> Assignment:
Restate all entries exactly. Skip the images.

·····

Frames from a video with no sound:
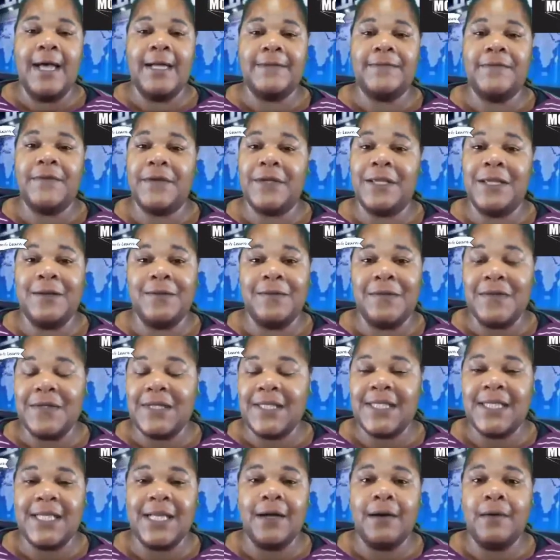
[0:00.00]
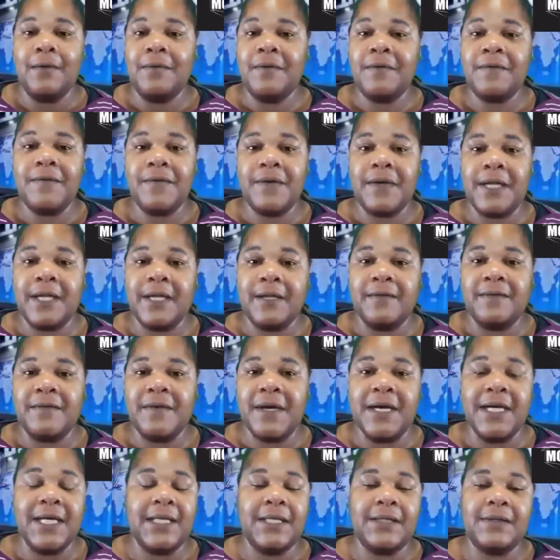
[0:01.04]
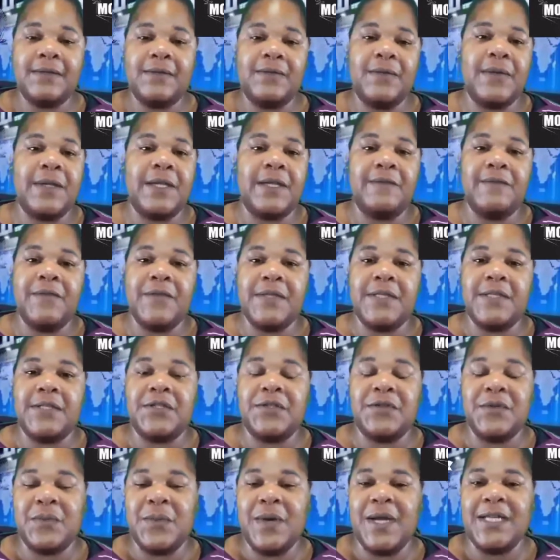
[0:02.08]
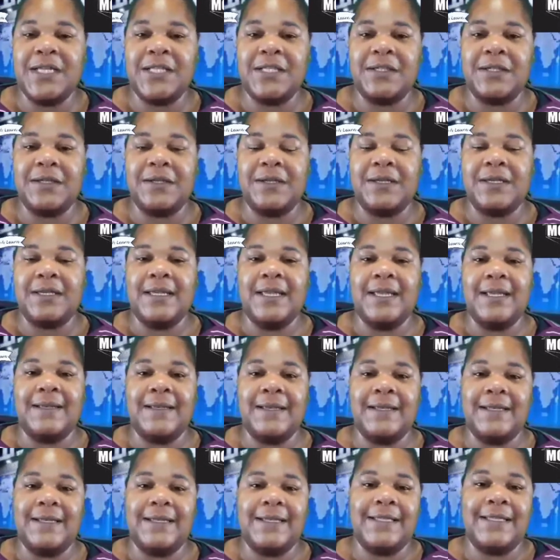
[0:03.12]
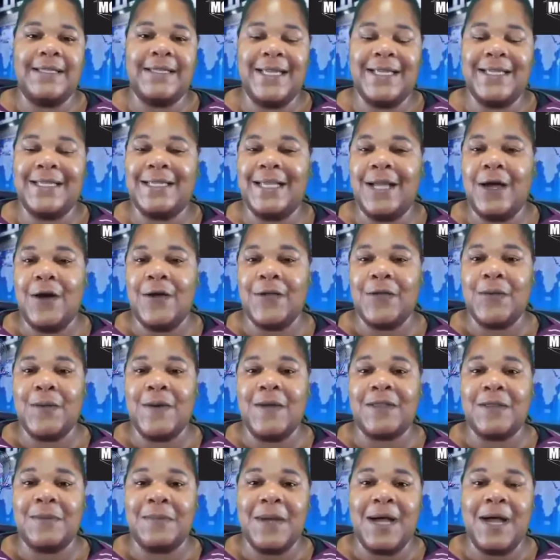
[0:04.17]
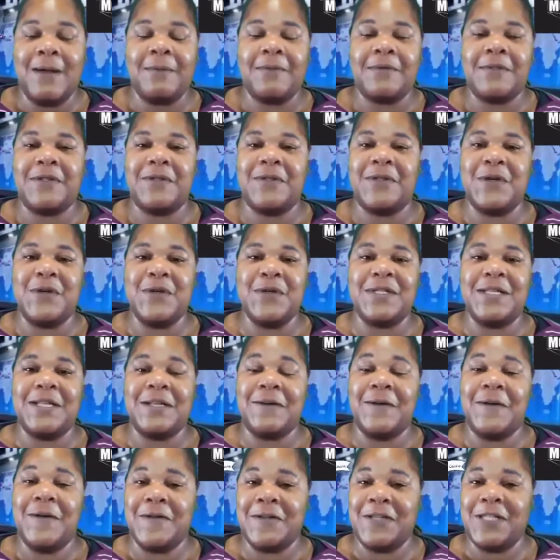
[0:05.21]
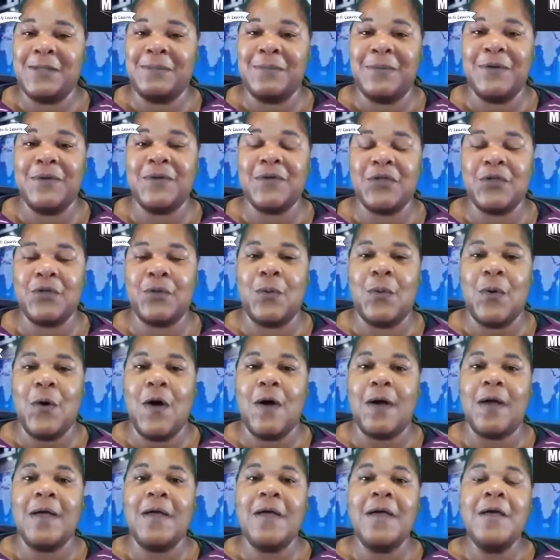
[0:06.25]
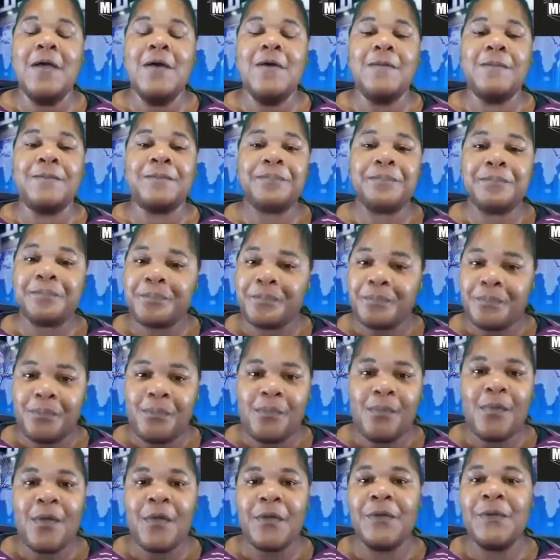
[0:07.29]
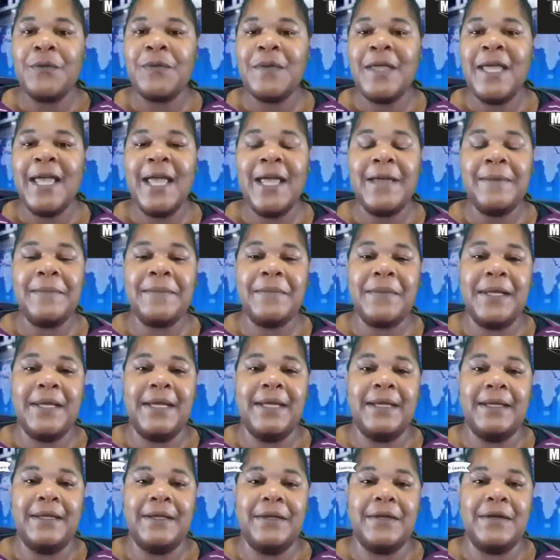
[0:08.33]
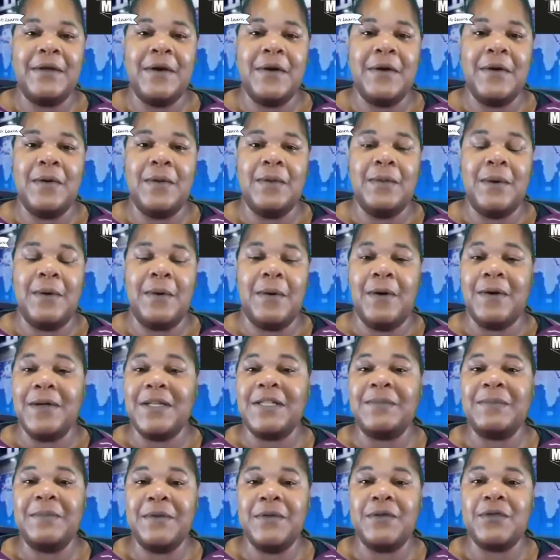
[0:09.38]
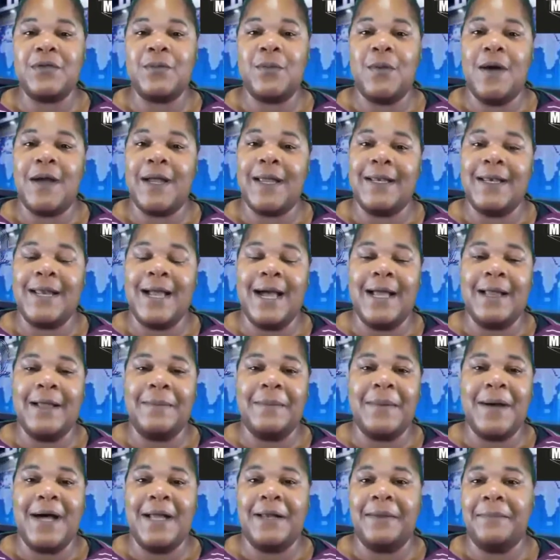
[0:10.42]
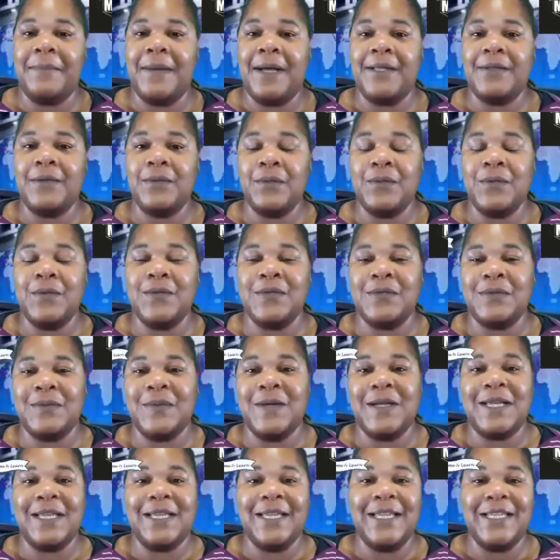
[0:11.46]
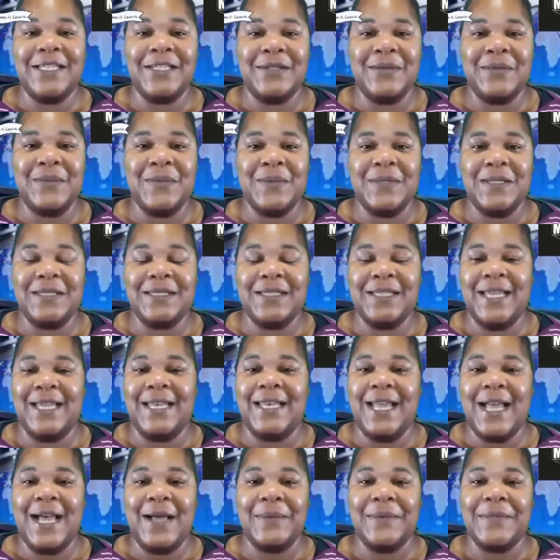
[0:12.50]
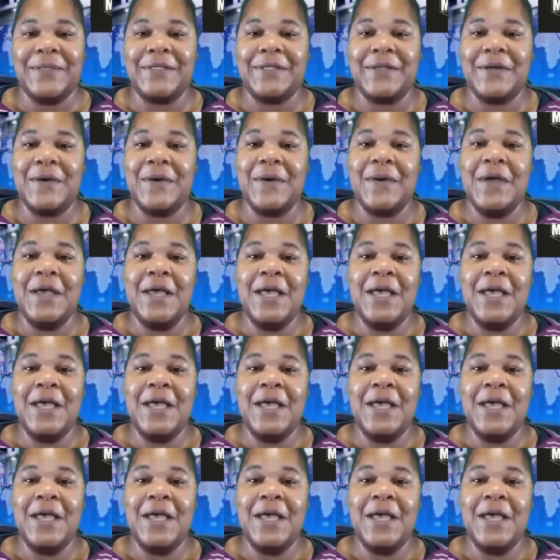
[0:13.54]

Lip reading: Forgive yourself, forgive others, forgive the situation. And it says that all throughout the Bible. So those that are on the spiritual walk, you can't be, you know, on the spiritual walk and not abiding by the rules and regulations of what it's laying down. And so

·····

> Answer box:
Frames from a video with no sound:
[0:00.00]
[0:01.04]
[0:02.08]
[0:03.12]
[0:04.17]
[0:05.21]
[0:06.25]
[0:07.29]
[0:08.33]
[0:09.38]
[0:10.42]
[0:11.46]
[0:12.50]
[0:13.54]

Lip reading: Forgive yourself, forgive others, forgive the situation. And it says that all throughout the Bible. So those that are on the spiritual walk, you can't be, you know, on the spiritual walk and not abiding by the rules and regulations of what it's laying down. And so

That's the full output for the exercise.